3. Number of experts used to establish the ground truth for the test set and the qualifications of those experts (e.g. radiologist with 10 years of experience)
Not applicable. No human test set requiring expert ground truth establishment was used.
4. Adjudication method (e.g. 2+1, 3+1, none) for the test set
Not applicable. No human test set requiring adjudication was used.
5. If a multi reader multi case (MRMC) comparative effectiveness study was done, If so, what was the effect size of how much human readers improve with AI vs without AI assistance
No. An MRMC comparative effectiveness study was not performed. The device is a digital stethoscope, not an AI diagnostic algorithm for image or signal interpretation by human readers.
6. If a standalone (i.e. algorithm only without human-in-the-loop performance) was done
Yes, in a way. The performance tests for the device itself (e.g., frequency response, heart rate estimation accuracy, signal transmission) can be considered "standalone" evaluations of the device's technical capabilities, without direct human intervention in the performance measurement. However, it's not a standalone AI algorithm performance evaluation in the typical sense.

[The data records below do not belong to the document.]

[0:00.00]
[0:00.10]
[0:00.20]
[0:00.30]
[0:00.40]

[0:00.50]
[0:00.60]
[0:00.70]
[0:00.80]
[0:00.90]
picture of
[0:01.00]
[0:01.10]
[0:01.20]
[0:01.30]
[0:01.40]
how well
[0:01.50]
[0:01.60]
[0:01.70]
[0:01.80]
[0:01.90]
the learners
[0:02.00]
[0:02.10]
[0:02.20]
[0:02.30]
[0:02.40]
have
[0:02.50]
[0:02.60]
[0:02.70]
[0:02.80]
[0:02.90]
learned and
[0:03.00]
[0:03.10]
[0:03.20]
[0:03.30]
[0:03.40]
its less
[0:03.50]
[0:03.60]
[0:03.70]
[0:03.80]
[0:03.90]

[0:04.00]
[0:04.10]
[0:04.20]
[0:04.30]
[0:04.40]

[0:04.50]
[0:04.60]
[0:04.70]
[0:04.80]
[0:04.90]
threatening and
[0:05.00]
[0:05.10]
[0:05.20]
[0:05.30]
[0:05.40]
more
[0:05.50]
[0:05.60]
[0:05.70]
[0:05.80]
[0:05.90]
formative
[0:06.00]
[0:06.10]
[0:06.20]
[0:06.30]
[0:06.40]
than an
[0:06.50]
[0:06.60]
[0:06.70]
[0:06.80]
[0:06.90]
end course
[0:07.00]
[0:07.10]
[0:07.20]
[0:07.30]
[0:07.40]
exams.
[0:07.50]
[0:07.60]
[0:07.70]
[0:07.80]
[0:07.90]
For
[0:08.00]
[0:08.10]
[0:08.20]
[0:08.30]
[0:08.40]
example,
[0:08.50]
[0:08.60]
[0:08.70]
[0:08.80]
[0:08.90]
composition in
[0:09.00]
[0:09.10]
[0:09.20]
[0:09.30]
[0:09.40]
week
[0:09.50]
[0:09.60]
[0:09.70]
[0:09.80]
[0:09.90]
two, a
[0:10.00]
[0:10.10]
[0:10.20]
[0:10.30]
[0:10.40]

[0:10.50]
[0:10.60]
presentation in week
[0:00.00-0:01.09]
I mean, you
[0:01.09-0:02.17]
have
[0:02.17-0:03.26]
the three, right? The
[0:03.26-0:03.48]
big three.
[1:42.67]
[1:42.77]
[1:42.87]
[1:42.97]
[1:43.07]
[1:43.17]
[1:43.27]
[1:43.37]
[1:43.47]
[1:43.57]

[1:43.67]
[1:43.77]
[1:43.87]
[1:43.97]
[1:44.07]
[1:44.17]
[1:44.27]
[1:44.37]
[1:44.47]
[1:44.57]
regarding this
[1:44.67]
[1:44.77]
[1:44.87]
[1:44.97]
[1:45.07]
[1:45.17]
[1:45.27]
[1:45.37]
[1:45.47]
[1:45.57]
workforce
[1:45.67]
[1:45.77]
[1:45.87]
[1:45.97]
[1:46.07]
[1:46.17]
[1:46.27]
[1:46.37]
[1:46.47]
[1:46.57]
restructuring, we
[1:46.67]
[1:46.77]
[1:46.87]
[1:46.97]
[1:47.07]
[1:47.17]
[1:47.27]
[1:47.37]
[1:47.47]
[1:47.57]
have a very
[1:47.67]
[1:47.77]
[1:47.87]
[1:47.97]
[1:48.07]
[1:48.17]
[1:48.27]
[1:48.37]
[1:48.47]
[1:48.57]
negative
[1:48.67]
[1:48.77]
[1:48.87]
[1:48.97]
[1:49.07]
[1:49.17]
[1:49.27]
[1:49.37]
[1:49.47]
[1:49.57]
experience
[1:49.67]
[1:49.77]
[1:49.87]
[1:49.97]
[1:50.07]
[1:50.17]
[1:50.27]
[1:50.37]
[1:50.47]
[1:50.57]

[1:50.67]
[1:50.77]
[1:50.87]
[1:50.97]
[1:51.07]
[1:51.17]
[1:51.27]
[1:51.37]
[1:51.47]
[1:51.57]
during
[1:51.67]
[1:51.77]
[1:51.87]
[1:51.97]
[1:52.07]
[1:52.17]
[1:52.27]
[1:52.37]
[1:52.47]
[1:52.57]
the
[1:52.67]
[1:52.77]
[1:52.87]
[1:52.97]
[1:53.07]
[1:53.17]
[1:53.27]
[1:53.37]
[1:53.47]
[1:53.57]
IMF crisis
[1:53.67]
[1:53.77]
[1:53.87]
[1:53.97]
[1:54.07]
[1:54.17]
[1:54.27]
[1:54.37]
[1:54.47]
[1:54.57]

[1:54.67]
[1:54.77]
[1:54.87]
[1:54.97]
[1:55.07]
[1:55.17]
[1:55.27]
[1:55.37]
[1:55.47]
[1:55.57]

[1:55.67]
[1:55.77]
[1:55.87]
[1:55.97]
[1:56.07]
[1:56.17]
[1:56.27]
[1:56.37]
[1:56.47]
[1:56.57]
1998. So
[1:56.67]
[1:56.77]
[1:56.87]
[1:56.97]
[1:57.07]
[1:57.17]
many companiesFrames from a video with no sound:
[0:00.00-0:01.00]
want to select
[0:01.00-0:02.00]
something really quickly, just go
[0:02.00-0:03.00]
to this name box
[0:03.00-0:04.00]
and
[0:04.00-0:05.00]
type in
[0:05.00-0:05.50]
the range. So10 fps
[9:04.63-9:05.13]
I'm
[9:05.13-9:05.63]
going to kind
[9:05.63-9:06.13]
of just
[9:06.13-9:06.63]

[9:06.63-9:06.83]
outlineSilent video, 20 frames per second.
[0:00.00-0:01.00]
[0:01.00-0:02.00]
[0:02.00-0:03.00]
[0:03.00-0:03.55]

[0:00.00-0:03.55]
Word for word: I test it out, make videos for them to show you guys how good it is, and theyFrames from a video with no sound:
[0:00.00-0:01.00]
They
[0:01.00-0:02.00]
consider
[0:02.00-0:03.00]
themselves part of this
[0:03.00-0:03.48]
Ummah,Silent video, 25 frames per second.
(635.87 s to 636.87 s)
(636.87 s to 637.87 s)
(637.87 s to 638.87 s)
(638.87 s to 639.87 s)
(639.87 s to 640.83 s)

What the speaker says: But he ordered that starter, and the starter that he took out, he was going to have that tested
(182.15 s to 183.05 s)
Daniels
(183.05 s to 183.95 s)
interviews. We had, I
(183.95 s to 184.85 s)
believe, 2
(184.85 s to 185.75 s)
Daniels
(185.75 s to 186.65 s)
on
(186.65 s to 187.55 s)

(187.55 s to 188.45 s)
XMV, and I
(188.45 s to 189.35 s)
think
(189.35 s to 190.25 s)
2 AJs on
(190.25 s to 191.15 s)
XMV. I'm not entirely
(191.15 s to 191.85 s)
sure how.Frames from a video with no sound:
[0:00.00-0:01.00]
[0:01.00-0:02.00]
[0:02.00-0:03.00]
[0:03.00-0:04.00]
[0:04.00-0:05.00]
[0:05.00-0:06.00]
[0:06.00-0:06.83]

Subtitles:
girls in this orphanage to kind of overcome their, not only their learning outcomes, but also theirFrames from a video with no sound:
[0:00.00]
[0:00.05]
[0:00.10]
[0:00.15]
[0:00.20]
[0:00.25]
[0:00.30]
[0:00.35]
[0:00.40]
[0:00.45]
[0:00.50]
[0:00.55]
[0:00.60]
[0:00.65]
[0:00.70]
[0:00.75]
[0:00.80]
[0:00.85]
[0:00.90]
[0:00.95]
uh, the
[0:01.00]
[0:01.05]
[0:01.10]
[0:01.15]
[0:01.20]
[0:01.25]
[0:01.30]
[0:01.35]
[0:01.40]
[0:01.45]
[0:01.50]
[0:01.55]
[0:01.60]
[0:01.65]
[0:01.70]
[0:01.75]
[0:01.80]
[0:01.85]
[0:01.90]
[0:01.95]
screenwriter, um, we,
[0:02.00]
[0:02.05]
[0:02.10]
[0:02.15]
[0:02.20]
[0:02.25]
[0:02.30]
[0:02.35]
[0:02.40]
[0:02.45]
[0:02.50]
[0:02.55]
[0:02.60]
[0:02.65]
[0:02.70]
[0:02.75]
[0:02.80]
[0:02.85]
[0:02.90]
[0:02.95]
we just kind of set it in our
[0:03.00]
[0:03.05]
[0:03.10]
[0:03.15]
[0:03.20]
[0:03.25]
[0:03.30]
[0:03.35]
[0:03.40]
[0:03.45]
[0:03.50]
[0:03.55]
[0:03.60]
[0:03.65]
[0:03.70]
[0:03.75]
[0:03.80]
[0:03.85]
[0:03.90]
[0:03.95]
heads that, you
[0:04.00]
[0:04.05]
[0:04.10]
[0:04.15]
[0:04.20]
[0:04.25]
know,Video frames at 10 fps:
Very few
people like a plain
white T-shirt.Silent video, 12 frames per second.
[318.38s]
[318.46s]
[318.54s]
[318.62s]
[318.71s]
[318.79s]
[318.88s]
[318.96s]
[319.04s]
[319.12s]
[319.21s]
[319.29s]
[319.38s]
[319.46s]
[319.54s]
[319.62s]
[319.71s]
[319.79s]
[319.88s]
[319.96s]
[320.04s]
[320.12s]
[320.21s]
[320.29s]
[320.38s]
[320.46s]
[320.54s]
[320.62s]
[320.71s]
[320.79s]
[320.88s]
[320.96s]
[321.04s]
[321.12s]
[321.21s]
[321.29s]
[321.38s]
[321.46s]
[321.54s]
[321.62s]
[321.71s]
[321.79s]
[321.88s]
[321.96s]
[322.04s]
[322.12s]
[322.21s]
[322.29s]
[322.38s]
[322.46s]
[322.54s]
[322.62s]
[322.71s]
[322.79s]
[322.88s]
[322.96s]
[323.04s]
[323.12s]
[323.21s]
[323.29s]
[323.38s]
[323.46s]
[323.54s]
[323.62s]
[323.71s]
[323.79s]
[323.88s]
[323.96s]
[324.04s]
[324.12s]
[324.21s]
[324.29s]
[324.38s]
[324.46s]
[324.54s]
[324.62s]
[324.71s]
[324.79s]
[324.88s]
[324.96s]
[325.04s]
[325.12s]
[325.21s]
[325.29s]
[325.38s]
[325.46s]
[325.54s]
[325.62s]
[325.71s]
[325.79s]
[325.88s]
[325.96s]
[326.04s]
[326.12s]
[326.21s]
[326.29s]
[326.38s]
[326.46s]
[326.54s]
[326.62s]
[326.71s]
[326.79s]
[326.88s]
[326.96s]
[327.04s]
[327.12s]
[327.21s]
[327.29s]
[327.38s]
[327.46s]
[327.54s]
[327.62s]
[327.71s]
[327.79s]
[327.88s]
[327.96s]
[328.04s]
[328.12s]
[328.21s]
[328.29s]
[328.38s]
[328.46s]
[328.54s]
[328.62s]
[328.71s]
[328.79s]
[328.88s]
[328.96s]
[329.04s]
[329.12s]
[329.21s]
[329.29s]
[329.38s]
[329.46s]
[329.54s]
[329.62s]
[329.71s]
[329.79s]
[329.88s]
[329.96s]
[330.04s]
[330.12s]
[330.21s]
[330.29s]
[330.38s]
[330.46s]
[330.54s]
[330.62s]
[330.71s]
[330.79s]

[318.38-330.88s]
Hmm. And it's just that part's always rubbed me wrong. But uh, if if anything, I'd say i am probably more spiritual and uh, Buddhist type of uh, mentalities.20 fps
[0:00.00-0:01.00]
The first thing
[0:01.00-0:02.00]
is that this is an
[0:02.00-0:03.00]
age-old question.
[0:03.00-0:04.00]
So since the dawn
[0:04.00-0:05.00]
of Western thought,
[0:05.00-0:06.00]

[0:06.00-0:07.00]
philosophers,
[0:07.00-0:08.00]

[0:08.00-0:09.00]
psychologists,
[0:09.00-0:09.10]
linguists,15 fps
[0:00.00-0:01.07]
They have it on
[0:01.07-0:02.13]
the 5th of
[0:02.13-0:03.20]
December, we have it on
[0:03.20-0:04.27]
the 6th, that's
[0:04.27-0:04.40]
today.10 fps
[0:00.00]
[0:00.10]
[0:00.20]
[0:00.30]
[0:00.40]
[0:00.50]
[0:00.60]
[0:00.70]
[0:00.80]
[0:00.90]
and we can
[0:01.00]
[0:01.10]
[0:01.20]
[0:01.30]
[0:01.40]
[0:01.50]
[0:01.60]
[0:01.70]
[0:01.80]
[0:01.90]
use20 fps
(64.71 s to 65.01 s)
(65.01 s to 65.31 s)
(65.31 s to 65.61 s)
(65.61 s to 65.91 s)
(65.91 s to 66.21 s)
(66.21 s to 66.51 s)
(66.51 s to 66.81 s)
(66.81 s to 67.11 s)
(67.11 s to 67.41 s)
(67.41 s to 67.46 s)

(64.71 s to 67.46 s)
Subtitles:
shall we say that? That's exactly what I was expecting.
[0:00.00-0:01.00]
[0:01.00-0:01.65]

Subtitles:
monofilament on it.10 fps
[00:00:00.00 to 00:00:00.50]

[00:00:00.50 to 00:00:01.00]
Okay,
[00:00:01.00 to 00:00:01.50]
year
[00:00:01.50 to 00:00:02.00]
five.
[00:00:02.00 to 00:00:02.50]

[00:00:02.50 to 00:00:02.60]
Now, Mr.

7. The type of ground truth used (expert consensus, pathology, outcomes data, etc)
For the non-clinical performance evaluations:
- Heart rate estimation: Ground truth was established by comparison to a "510(k) cleared pulse oximeter."
- Frequency response: Ground truth was established by comparison against a "reference 510(k) cleared stethoscope."
- Other tests relied on engineering specifications and compliance with established standards (e.g., for safety, EMC, biocompatibility).
8. The sample size for the training set
Not applicable. This device is a digital stethoscope, not an AI algorithm that requires a training set for machine learning.
9. How the ground truth for the training set was established
Not applicable. This device is a digital stethoscope, not an AI algorithm that requires a training set.